• [WHAT IS REQUIRED]: A word-for-word copy of the entries is needed, and it should contain no images.
▬▬▬
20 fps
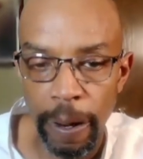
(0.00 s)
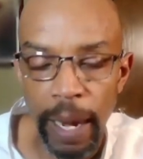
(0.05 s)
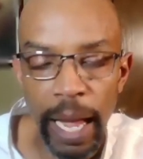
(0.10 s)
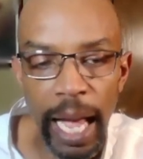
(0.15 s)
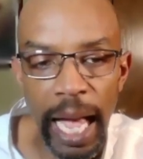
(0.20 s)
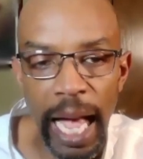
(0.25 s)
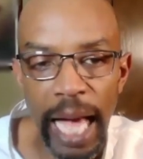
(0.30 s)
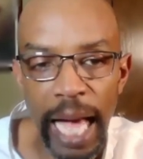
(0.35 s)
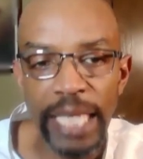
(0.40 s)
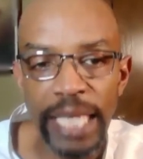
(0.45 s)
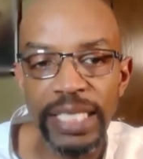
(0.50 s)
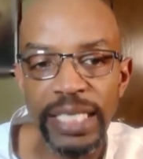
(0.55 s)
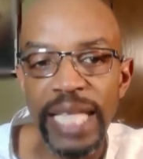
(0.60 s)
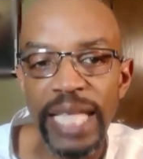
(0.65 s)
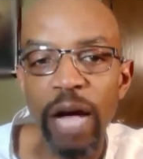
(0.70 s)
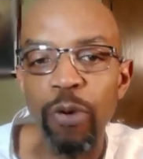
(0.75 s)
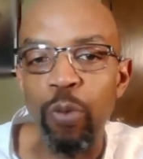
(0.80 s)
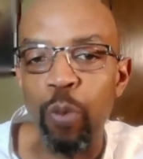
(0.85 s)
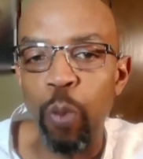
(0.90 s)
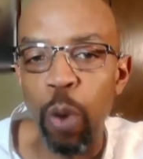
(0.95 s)
How does
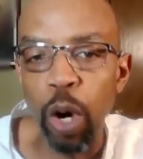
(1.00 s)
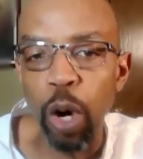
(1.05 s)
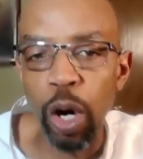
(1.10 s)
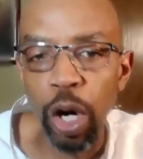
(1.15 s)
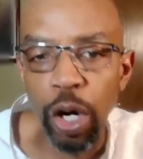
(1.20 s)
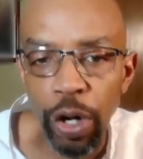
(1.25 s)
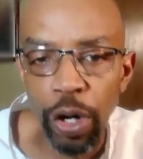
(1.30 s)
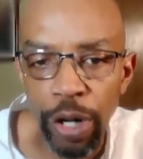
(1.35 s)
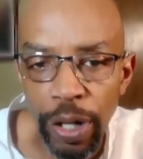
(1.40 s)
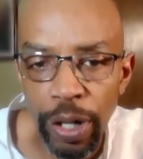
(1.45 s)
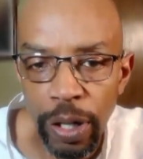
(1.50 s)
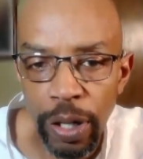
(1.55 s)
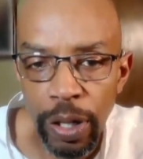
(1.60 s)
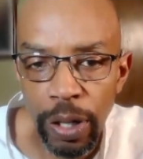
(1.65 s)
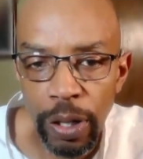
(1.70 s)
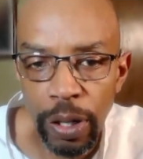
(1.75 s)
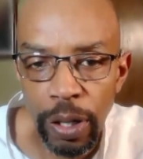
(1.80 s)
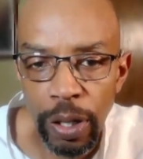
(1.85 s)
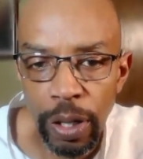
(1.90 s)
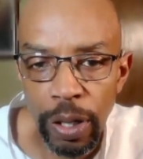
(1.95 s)
that word
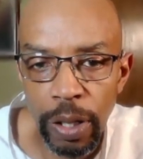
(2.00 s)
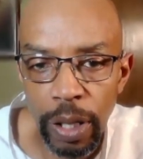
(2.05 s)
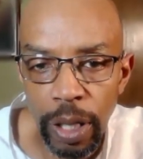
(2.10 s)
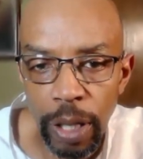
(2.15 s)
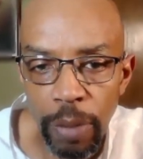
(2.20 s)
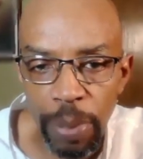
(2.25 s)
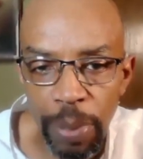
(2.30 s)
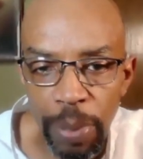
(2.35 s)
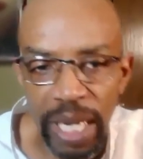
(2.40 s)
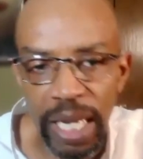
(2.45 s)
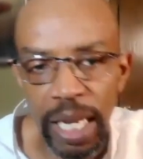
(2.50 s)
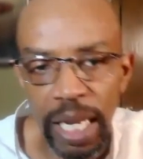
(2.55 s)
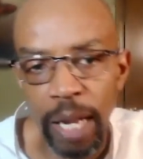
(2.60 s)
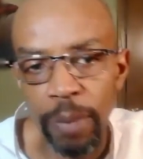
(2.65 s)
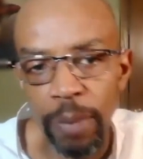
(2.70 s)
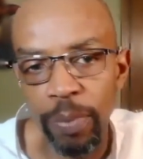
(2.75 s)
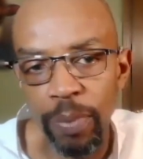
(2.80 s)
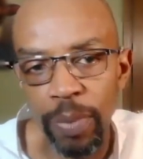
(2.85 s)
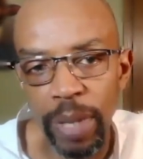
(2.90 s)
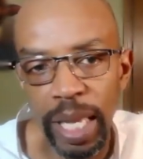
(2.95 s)

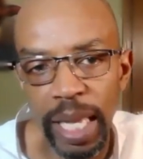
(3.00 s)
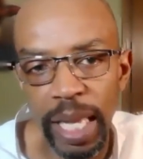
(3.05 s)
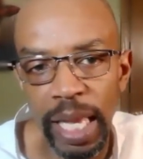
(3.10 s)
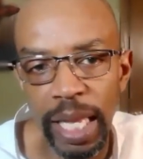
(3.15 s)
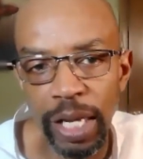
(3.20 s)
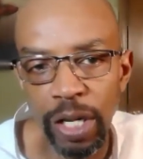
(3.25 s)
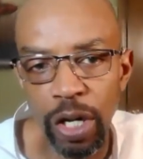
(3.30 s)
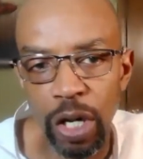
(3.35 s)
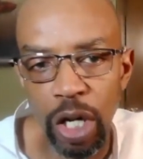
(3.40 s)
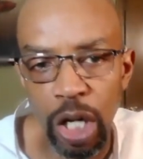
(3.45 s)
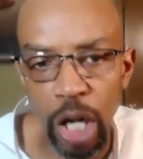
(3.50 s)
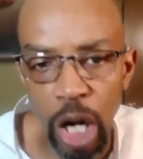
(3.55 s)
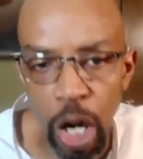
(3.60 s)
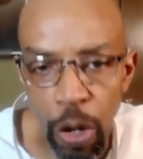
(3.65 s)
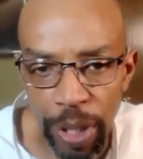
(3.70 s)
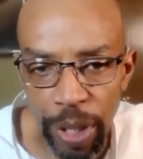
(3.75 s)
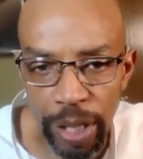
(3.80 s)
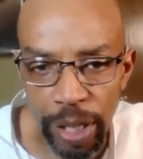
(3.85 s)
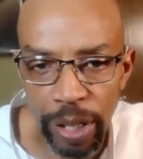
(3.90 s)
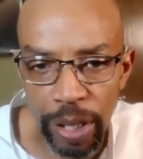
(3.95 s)
become
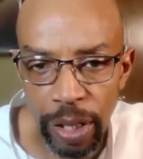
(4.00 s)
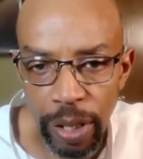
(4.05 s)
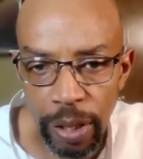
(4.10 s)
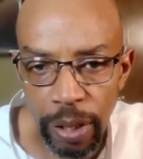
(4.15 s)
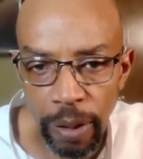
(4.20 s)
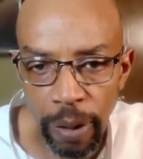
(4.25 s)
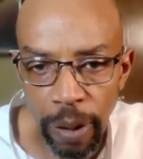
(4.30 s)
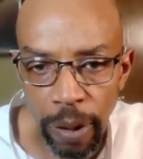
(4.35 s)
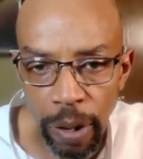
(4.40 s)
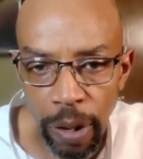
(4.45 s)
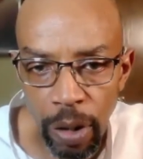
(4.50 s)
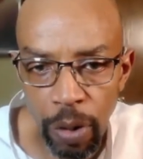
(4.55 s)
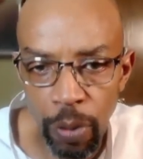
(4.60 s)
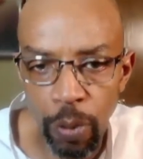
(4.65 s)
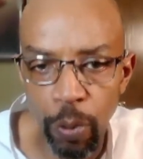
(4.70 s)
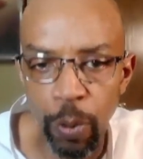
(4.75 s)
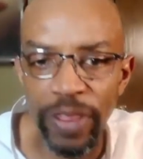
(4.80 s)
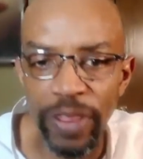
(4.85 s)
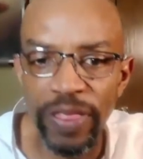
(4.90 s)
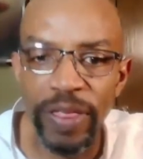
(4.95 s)
encoded
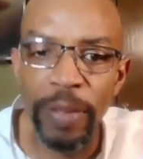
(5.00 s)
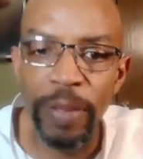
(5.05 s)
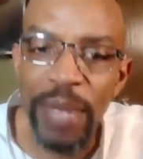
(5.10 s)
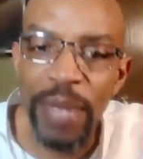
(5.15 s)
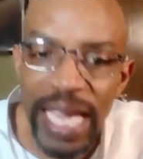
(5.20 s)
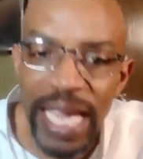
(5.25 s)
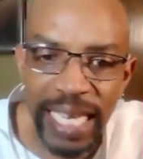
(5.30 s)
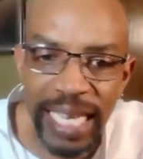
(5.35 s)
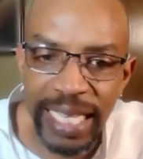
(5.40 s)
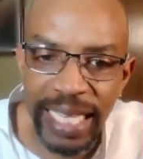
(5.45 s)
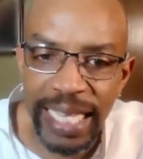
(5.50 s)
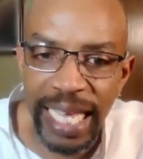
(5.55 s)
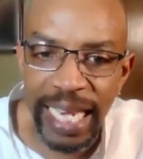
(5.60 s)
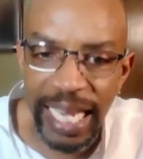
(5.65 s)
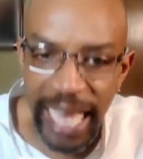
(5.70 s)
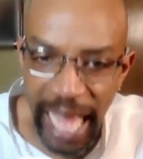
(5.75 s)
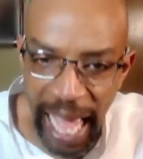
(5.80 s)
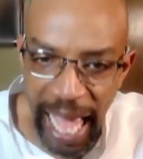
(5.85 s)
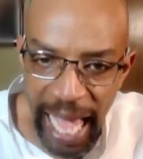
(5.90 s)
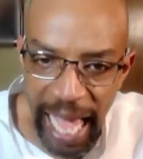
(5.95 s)
with the meaning that
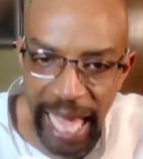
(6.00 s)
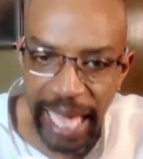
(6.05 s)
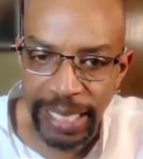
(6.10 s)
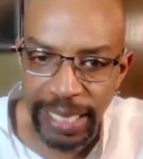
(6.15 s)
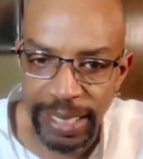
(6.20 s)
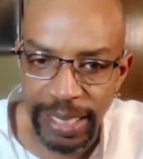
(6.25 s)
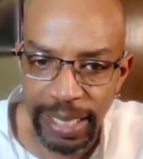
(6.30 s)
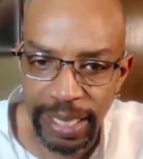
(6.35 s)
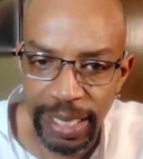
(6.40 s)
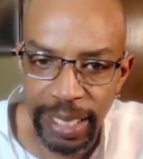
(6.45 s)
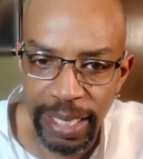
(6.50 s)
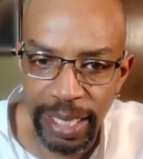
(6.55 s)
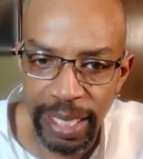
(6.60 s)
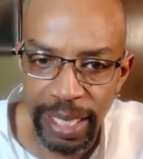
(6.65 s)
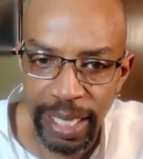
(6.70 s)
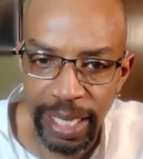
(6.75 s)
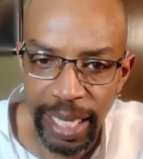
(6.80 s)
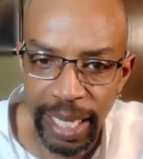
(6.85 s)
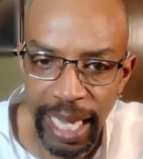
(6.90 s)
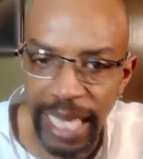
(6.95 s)
it has?
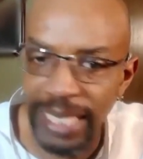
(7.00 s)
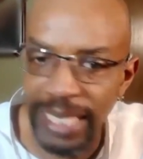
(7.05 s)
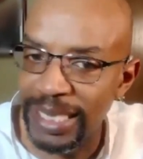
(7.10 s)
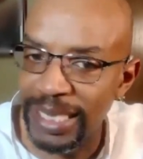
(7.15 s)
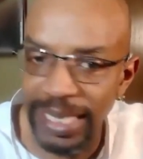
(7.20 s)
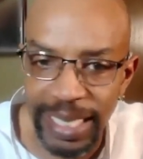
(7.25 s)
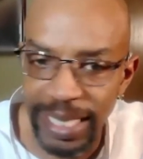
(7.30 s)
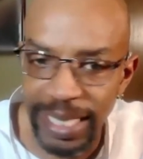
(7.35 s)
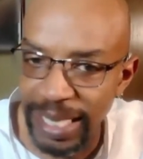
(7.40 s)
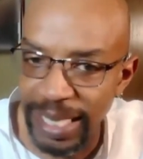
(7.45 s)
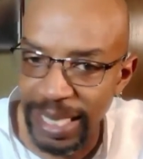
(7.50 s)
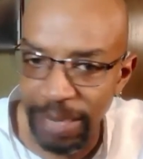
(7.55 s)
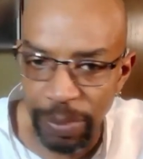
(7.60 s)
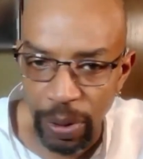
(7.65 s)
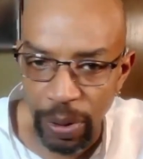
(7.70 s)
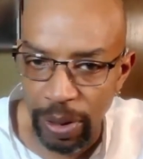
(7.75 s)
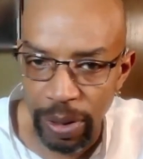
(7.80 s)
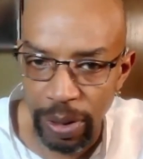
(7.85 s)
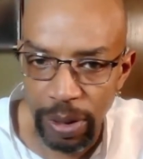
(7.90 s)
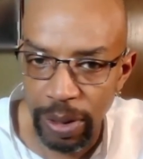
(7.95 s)
It's just a symbol.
▬▬▬
• [SOLUTION TO THE EXERCISE]:
20 fps
(0.00 s)
(0.05 s)
(0.10 s)
(0.15 s)
(0.20 s)
(0.25 s)
(0.30 s)
(0.35 s)
(0.40 s)
(0.45 s)
(0.50 s)
(0.55 s)
(0.60 s)
(0.65 s)
(0.70 s)
(0.75 s)
(0.80 s)
(0.85 s)
(0.90 s)
(0.95 s)
How does
(1.00 s)
(1.05 s)
(1.10 s)
(1.15 s)
(1.20 s)
(1.25 s)
(1.30 s)
(1.35 s)
(1.40 s)
(1.45 s)
(1.50 s)
(1.55 s)
(1.60 s)
(1.65 s)
(1.70 s)
(1.75 s)
(1.80 s)
(1.85 s)
(1.90 s)
(1.95 s)
that word
(2.00 s)
(2.05 s)
(2.10 s)
(2.15 s)
(2.20 s)
(2.25 s)
(2.30 s)
(2.35 s)
(2.40 s)
(2.45 s)
(2.50 s)
(2.55 s)
(2.60 s)
(2.65 s)
(2.70 s)
(2.75 s)
(2.80 s)
(2.85 s)
(2.90 s)
(2.95 s)

(3.00 s)
(3.05 s)
(3.10 s)
(3.15 s)
(3.20 s)
(3.25 s)
(3.30 s)
(3.35 s)
(3.40 s)
(3.45 s)
(3.50 s)
(3.55 s)
(3.60 s)
(3.65 s)
(3.70 s)
(3.75 s)
(3.80 s)
(3.85 s)
(3.90 s)
(3.95 s)
become
(4.00 s)
(4.05 s)
(4.10 s)
(4.15 s)
(4.20 s)
(4.25 s)
(4.30 s)
(4.35 s)
(4.40 s)
(4.45 s)
(4.50 s)
(4.55 s)
(4.60 s)
(4.65 s)
(4.70 s)
(4.75 s)
(4.80 s)
(4.85 s)
(4.90 s)
(4.95 s)
encoded
(5.00 s)
(5.05 s)
(5.10 s)
(5.15 s)
(5.20 s)
(5.25 s)
(5.30 s)
(5.35 s)
(5.40 s)
(5.45 s)
(5.50 s)
(5.55 s)
(5.60 s)
(5.65 s)
(5.70 s)
(5.75 s)
(5.80 s)
(5.85 s)
(5.90 s)
(5.95 s)
with the meaning that
(6.00 s)
(6.05 s)
(6.10 s)
(6.15 s)
(6.20 s)
(6.25 s)
(6.30 s)
(6.35 s)
(6.40 s)
(6.45 s)
(6.50 s)
(6.55 s)
(6.60 s)
(6.65 s)
(6.70 s)
(6.75 s)
(6.80 s)
(6.85 s)
(6.90 s)
(6.95 s)
it has?
(7.00 s)
(7.05 s)
(7.10 s)
(7.15 s)
(7.20 s)
(7.25 s)
(7.30 s)
(7.35 s)
(7.40 s)
(7.45 s)
(7.50 s)
(7.55 s)
(7.60 s)
(7.65 s)
(7.70 s)
(7.75 s)
(7.80 s)
(7.85 s)
(7.90 s)
(7.95 s)
It's just a symbol.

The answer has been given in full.